## Input for this task

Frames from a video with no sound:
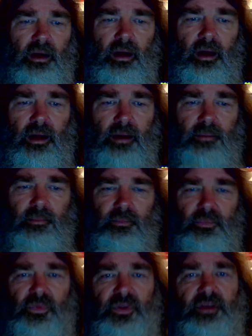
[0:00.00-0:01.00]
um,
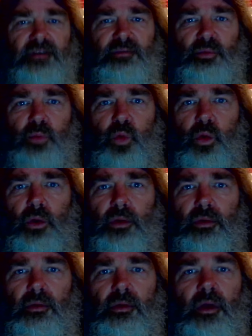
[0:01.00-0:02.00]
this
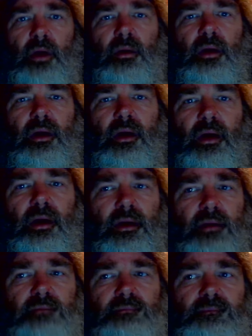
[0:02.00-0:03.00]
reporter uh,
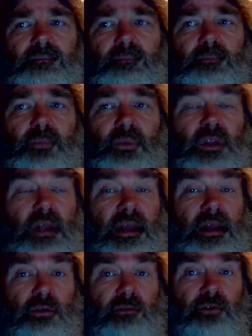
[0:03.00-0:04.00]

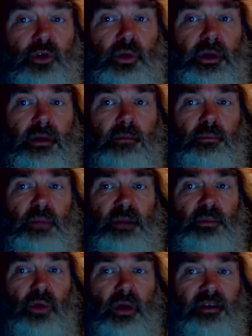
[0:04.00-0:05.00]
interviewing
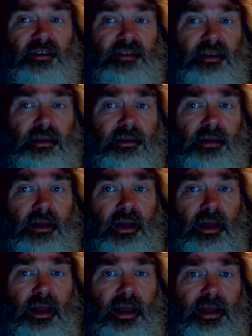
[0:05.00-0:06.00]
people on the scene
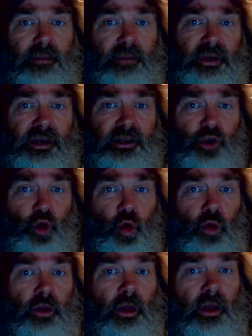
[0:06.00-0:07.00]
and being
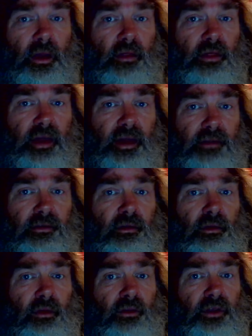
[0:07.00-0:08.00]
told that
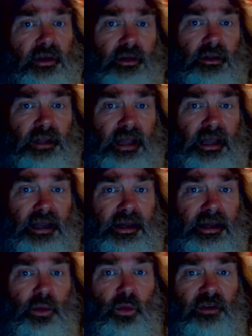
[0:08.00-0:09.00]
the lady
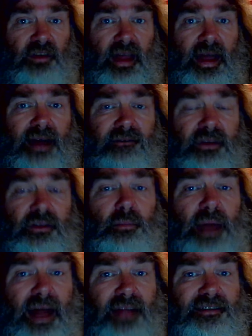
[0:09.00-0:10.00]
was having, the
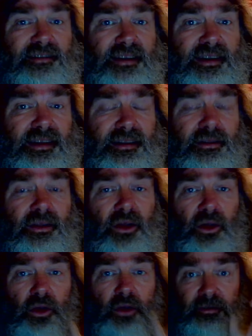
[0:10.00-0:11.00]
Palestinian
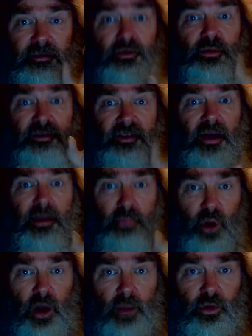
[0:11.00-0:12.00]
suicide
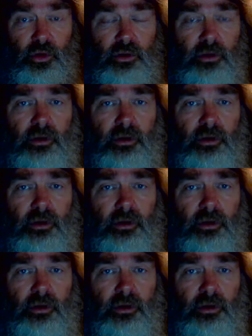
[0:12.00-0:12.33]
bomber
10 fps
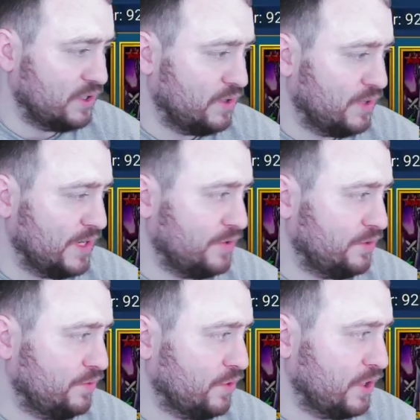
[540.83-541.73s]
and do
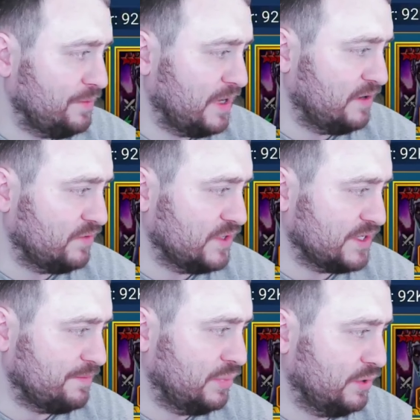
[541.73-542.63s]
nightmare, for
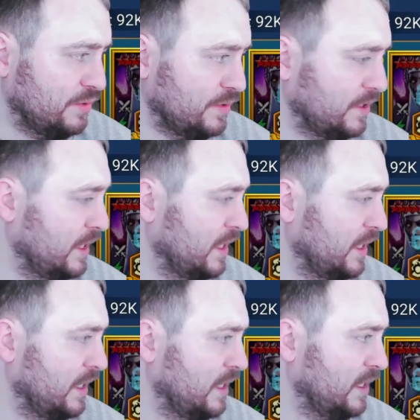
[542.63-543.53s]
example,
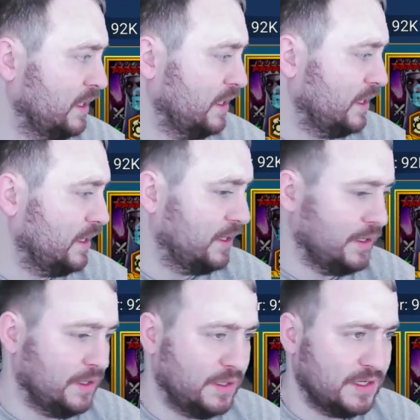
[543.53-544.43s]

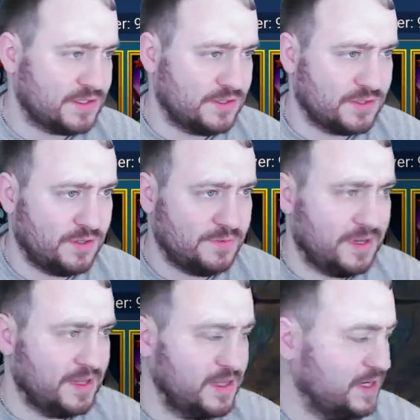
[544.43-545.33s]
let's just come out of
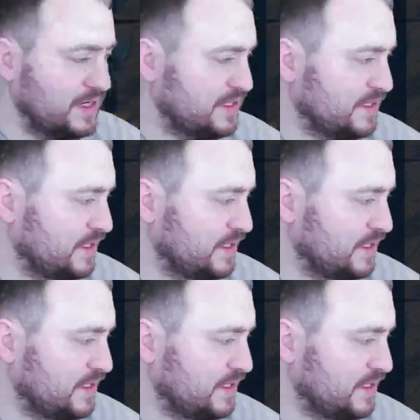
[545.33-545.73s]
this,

## Task statement
Reproduce each line of the records above, exactly and without pictures.

## Response below
Frames from a video with no sound:
[0:00.00-0:01.00]
um,
[0:01.00-0:02.00]
this
[0:02.00-0:03.00]
reporter uh,
[0:03.00-0:04.00]

[0:04.00-0:05.00]
interviewing
[0:05.00-0:06.00]
people on the scene
[0:06.00-0:07.00]
and being
[0:07.00-0:08.00]
told that
[0:08.00-0:09.00]
the lady
[0:09.00-0:10.00]
was having, the
[0:10.00-0:11.00]
Palestinian
[0:11.00-0:12.00]
suicide
[0:12.00-0:12.33]
bomber
10 fps
[540.83-541.73s]
and do
[541.73-542.63s]
nightmare, for
[542.63-543.53s]
example,
[543.53-544.43s]

[544.43-545.33s]
let's just come out of
[545.33-545.73s]
this,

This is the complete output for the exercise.